U.S. Fish and Wildlife Service photo
Although ozone in the upper atmosphere protects life on earth by absorbing the sun's harmful ultraviolet rays, ozone in the lower atmosphere is an air pollutant that causes respiratory problems in people and injures plants. Ozone forms when nitrogen oxides from vehicle exhaust, power plants, and other sources combine with volatile organic compounds from gasoline, solvents, and vegetation in the presence of sunlight. Although ozone was present at ground level before the Industrial Revolution, peak concentrations are now far higher than pre-industrial levels, and even background concentrations far from sources of pollution are substantially higher. Ozone in the upper troposphere acts as a greenhouse gas, absorbing some of the infrared energy emitted by the earth. Ozone-sensitive plants in Everglades NP include American elder (Sambucus canadensis) and smooth cordgrass (Spartina alterniflora).

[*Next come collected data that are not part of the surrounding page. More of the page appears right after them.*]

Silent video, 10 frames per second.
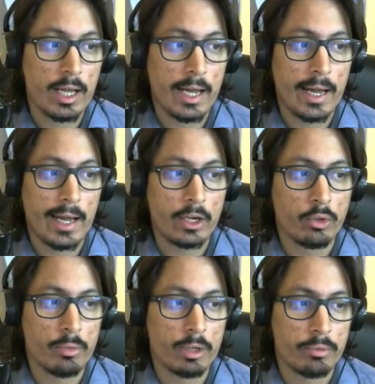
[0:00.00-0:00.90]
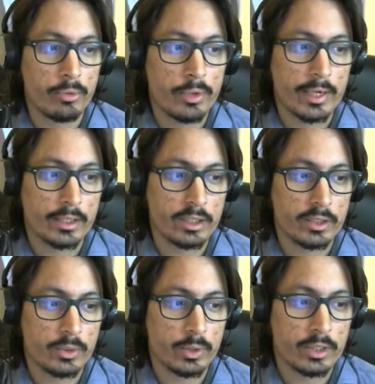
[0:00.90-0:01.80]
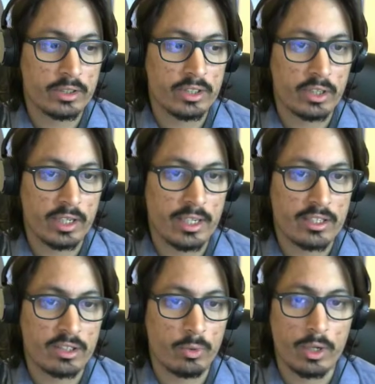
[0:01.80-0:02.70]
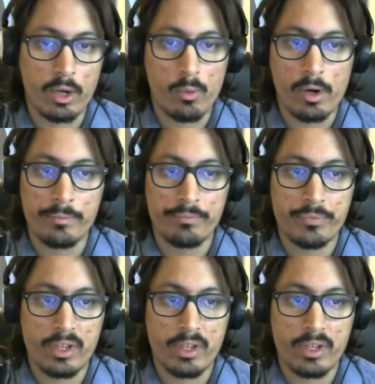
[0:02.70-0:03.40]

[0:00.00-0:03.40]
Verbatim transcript: and you might be reacting to it and say okay that's not what i want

Although smoke from seasonal forest fires occasionally mars park vistas, reduced visibility also results from human-caused haze and fine particles of air pollution. Without the effects of pollution, the average natural visual range in Everglades NP would be about 100 miles. The actual typical visual range is about 40 miles because of air pollution, and on high pollution days, the visual range sometimes drops to less than 20 miles. One upside to air pollution caused by far-away volcanic eruptions is the spectacular sunsets that result. Volcanic ash is spewed into the stratosphere, where the finer particles remain aloft for years and spread around the world. The dust and aerosols scatter light and help produce the vivid, picture-perfect sunsets that Florida is famous for.
Did You Know?
In the 1800s John James Audubon noted that the sky was often darkened by the flocks of numerous birds above. Since the early 20th century, around 93% of the wading bird population has vanished. Much of the wildlife left in south Florida depends on Everglades National Park for a home.